Agreement on condemnation, but different perspectives

 The Salvation Government attributed the decision to raise the prices of services to the rise of fuel prices in the region. The Minister of Economy and Resources, engineer Mohamed Taha al-Ahmad, said that the rise is “beyond their control,” and the result of the Turkish “Operation Peace Spring” on the northeastern border of Syria, which cut off ways of fuel supply.

Since its formation two years ago, the Salvation Government has been accused of the dependency to “Hayat Tahrir al-Sham.” It has expanded its administration to include Idlib Governorate and parts of western Aleppo countryside following a military operation launched by Hayat Tahrir al-Sham against the Free Army factions earlier this year.

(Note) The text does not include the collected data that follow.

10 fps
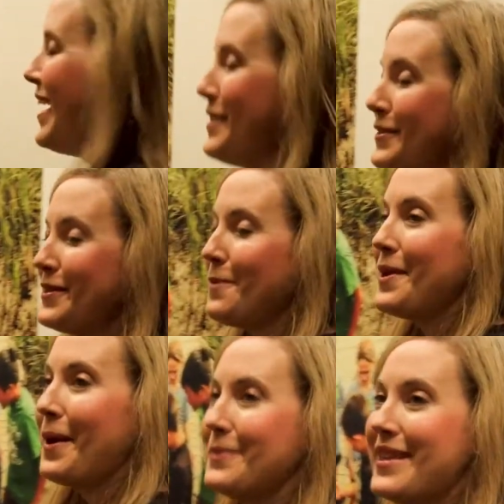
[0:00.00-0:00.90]
know
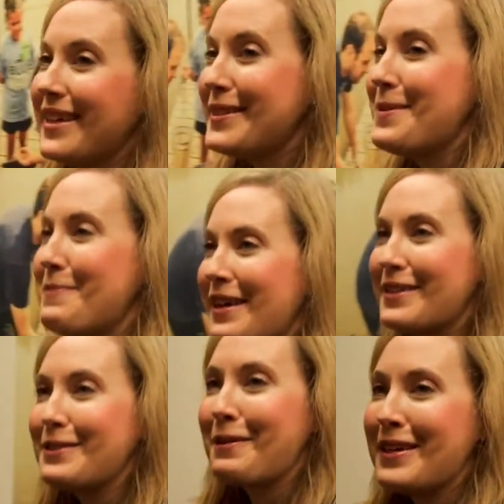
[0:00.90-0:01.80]
sometimes that's the
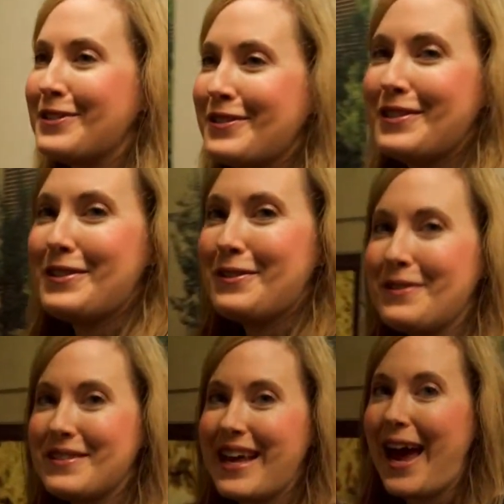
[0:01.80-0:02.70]
biggest question
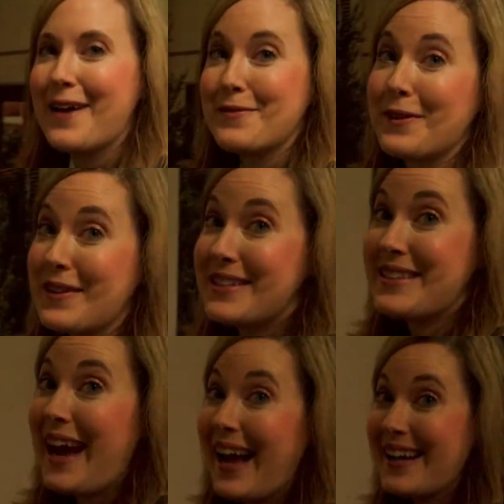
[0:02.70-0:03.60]
students have, or at
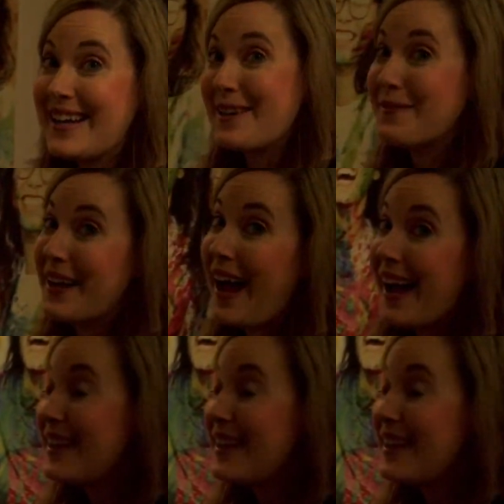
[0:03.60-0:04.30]
least I did when I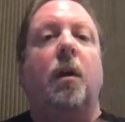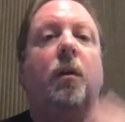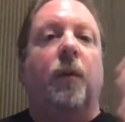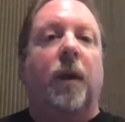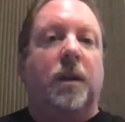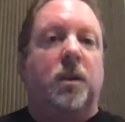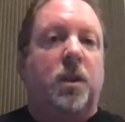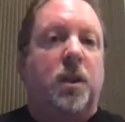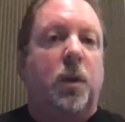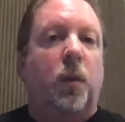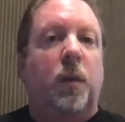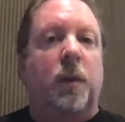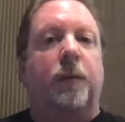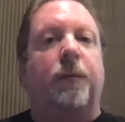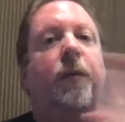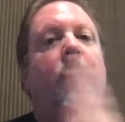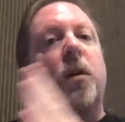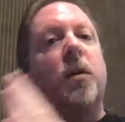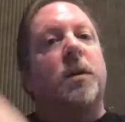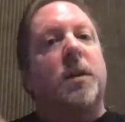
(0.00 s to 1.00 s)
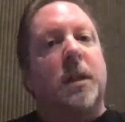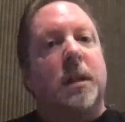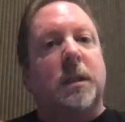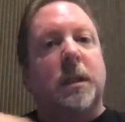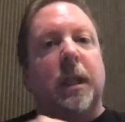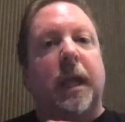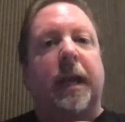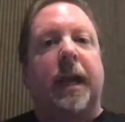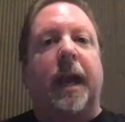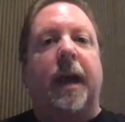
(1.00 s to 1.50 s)
Rent's due on the 1st, it's
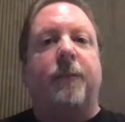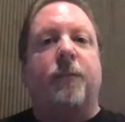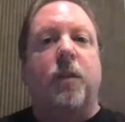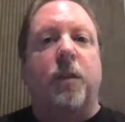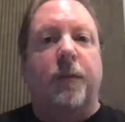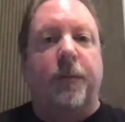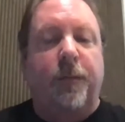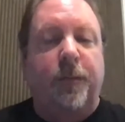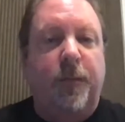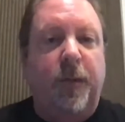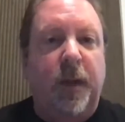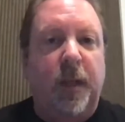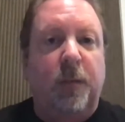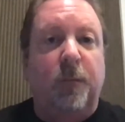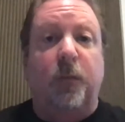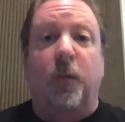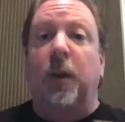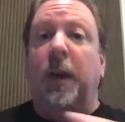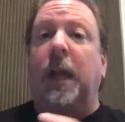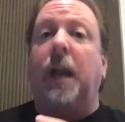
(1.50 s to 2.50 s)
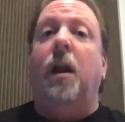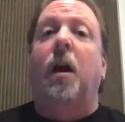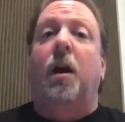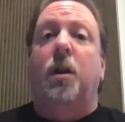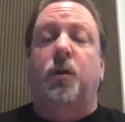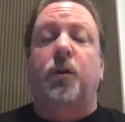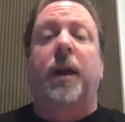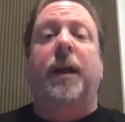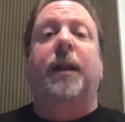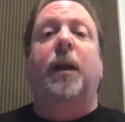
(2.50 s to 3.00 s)
laid after the 5th for any
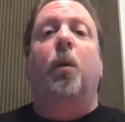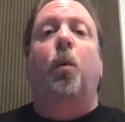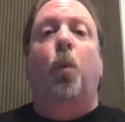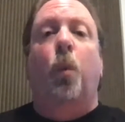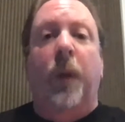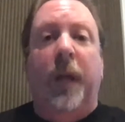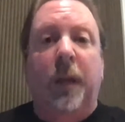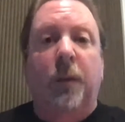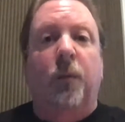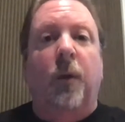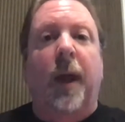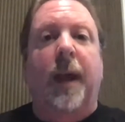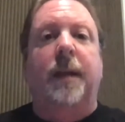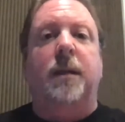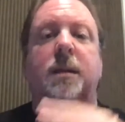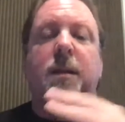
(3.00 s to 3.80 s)
contract that we write.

 In his interview with Enab Baladi, al-Ahmad described the demands of the demonstrators as “just,” insisting that protests are peoples’ rights, provided that “they stay away from politicization and mobilization, and communicate demonstrators’ demands to those who deprived them of services and raised prices.”

One of the demonstrators told Enab Baladi, on condition of anonymity for fear of being arrested, that the government’s speech did not convince the protestors.

The demonstrator, a teacher, has no doubt that the “Salvation Government” is responsible for the poor living conditions in his city.

He added to Enab Baladi that “protests were ignited due to the coercive measures of self-proclaimed government that imposed itself by force of arms. It is a non-civilian government, and does not represent the entire people, but a single military faction.”

In his view,  the protests failed to achieve the demands because of their “weakness and limited scope,” and as a result of “people’s fear of prison and the brutality of the Front.” He also pointed out that the approach of both “salvation” and Syrian regime is “quite similar”.

From his part, al-Ahmed denied that the “Salvation Government” arrested any of the demonstrators, and insisted: “Many people disregard the organization and management that we have reached and they are making every effort to thwart it.”

Neither services nor solutions

The Minister of Economy and Resources in the Salvation Government agreed with the demonstrators, confirming the lack of services, but attributed this to the “difficult circumstances” in the region and not to authoritarianism and monopolization.

Al-Ahmad said that demonstrations are justified by the terrible reality not mismanagement, and the “Salvation Government is working intensively despite the lack of means to raise the level of services.” He added that the obstacles to success are “all countries and organizations’ fighting” of the region, while pretending to forget “the injustice of the regime and Russians and their crimes.”

But the teacher confirmed that Idlib effectively lacks services, with the preoccupation of “military government in collecting taxes, monopolization of materials and resources and pursuing profit.”

Another participant, a media activist who asked to remain anonymous, tackled the difficulties in Idlib, especially of the absence of paved roads, reduction of electricity allocations, higher water prices, and a fuel monopoly as winter approaches.

While participating in protests, the activist said that the protests are “an expression of people’s anger, but he does not expect anyone to respond to them.” He added that the government’s intervention in all matters is the main motive for the demonstration, expecting that the “Salvation Government” will justify any attacks and suppression of demonstrators as “individual actions.”